#### DATA

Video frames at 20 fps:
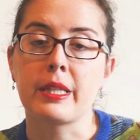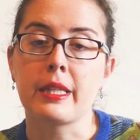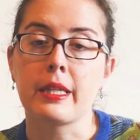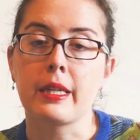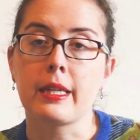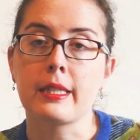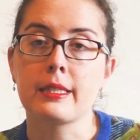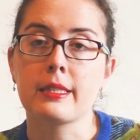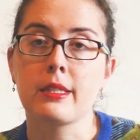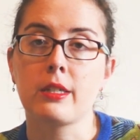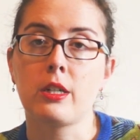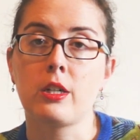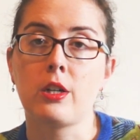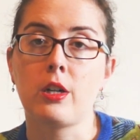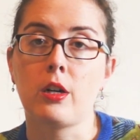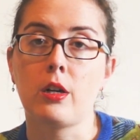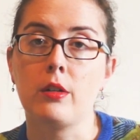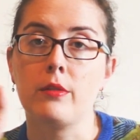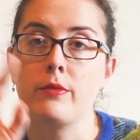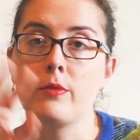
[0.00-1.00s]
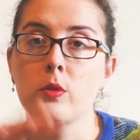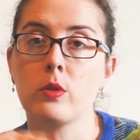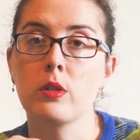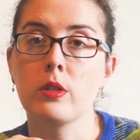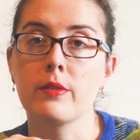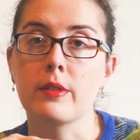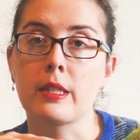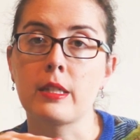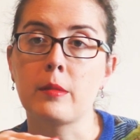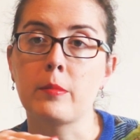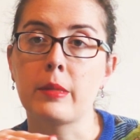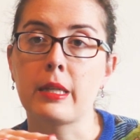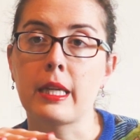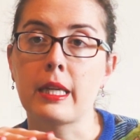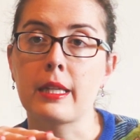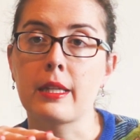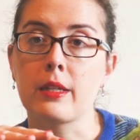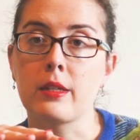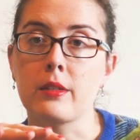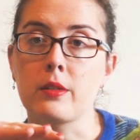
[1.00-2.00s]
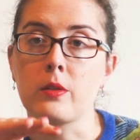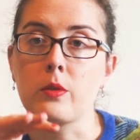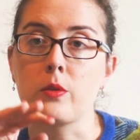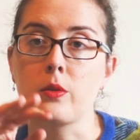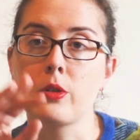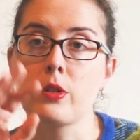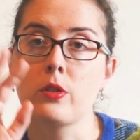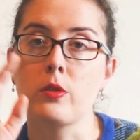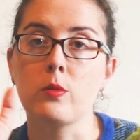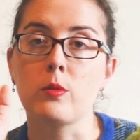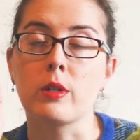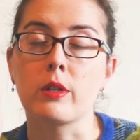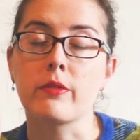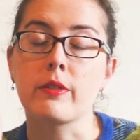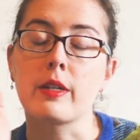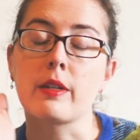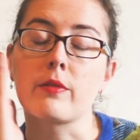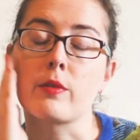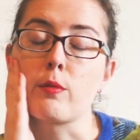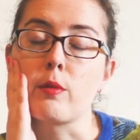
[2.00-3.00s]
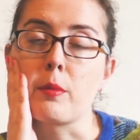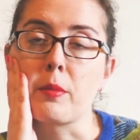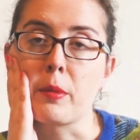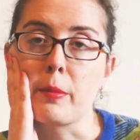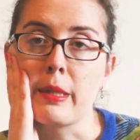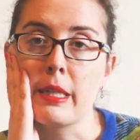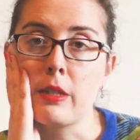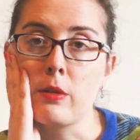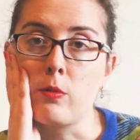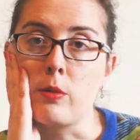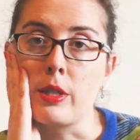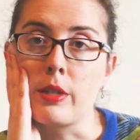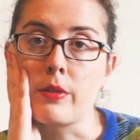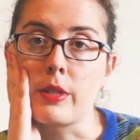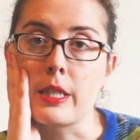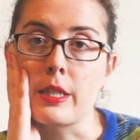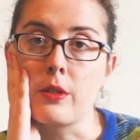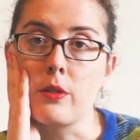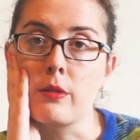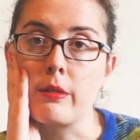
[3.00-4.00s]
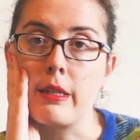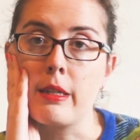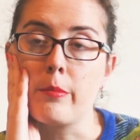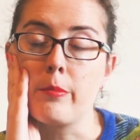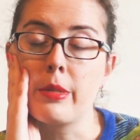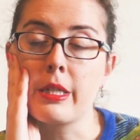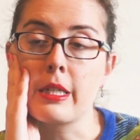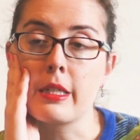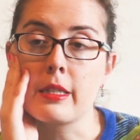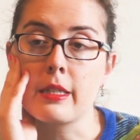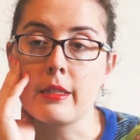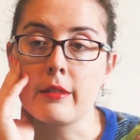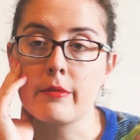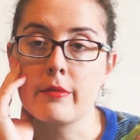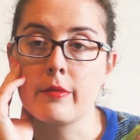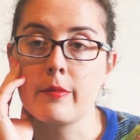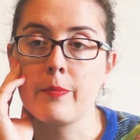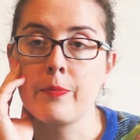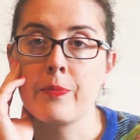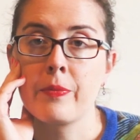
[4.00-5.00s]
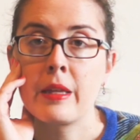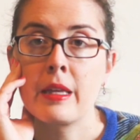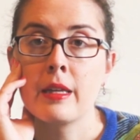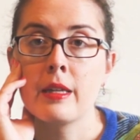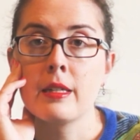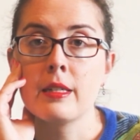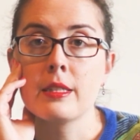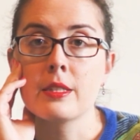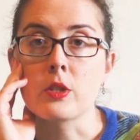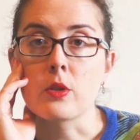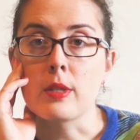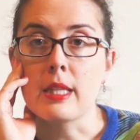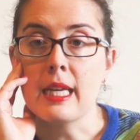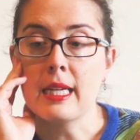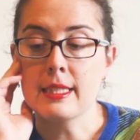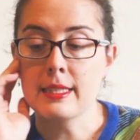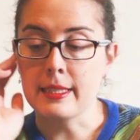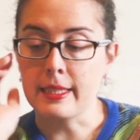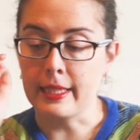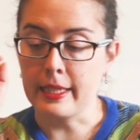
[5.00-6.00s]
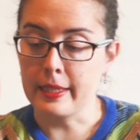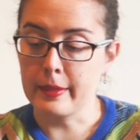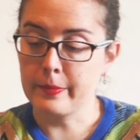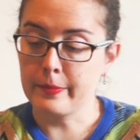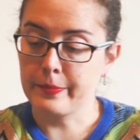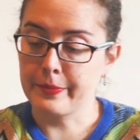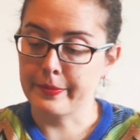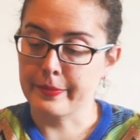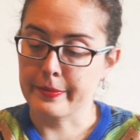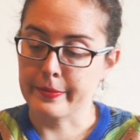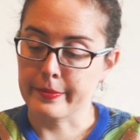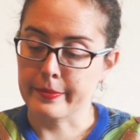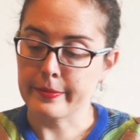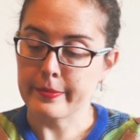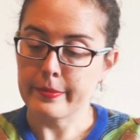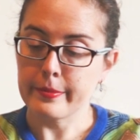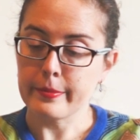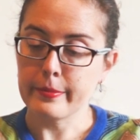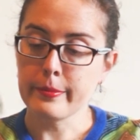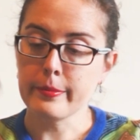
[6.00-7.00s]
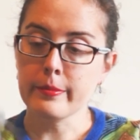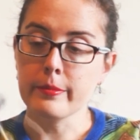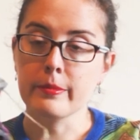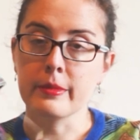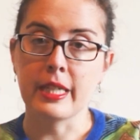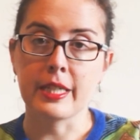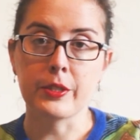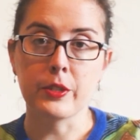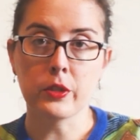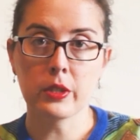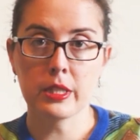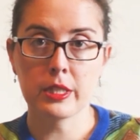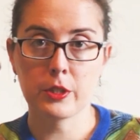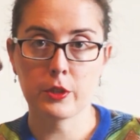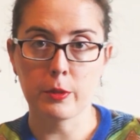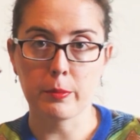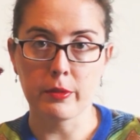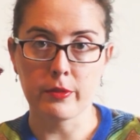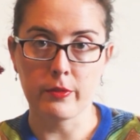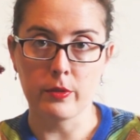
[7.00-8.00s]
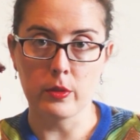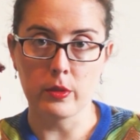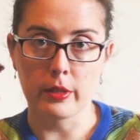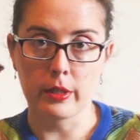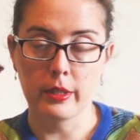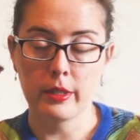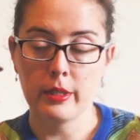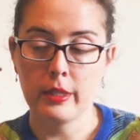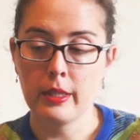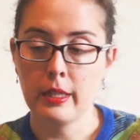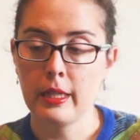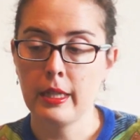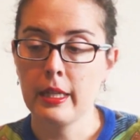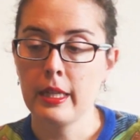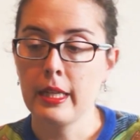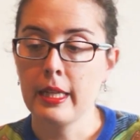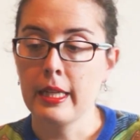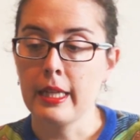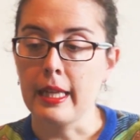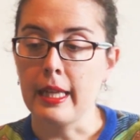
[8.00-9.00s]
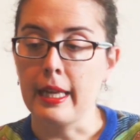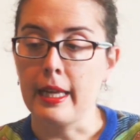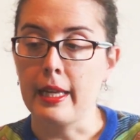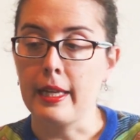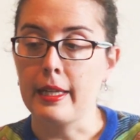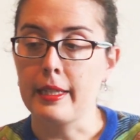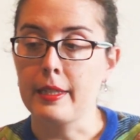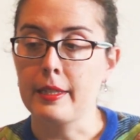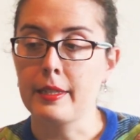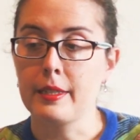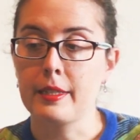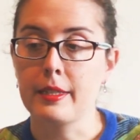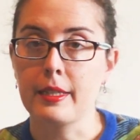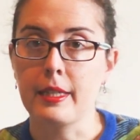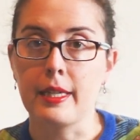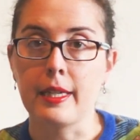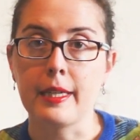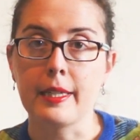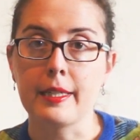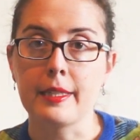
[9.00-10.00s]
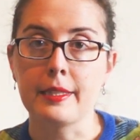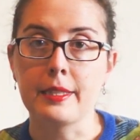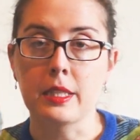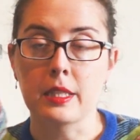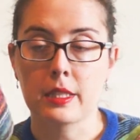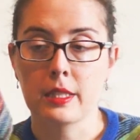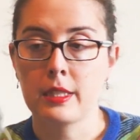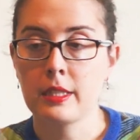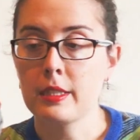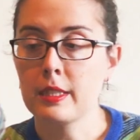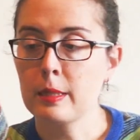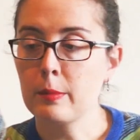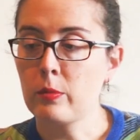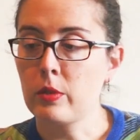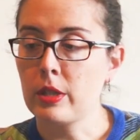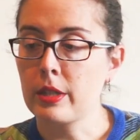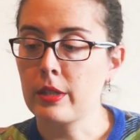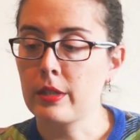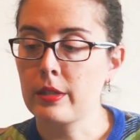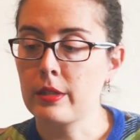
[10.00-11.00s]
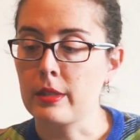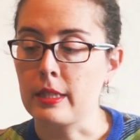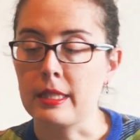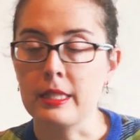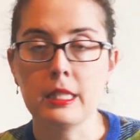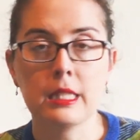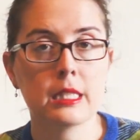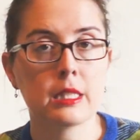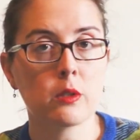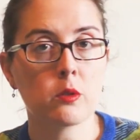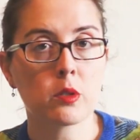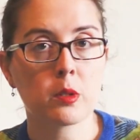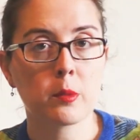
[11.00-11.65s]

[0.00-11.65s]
But then I saw all 4 of them, and I thought, oh no, what if I have to rip them out? What if they don't get big enough? So last night, I took this strip of 4, and I dunked it in some water, let it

########

Apart from the pictures, return every entry above exactly as given.

Video frames at 20 fps:
[0.00-1.00s]
[1.00-2.00s]
[2.00-3.00s]
[3.00-4.00s]
[4.00-5.00s]
[5.00-6.00s]
[6.00-7.00s]
[7.00-8.00s]
[8.00-9.00s]
[9.00-10.00s]
[10.00-11.00s]
[11.00-11.65s]

[0.00-11.65s]
But then I saw all 4 of them, and I thought, oh no, what if I have to rip them out? What if they don't get big enough? So last night, I took this strip of 4, and I dunked it in some water, let it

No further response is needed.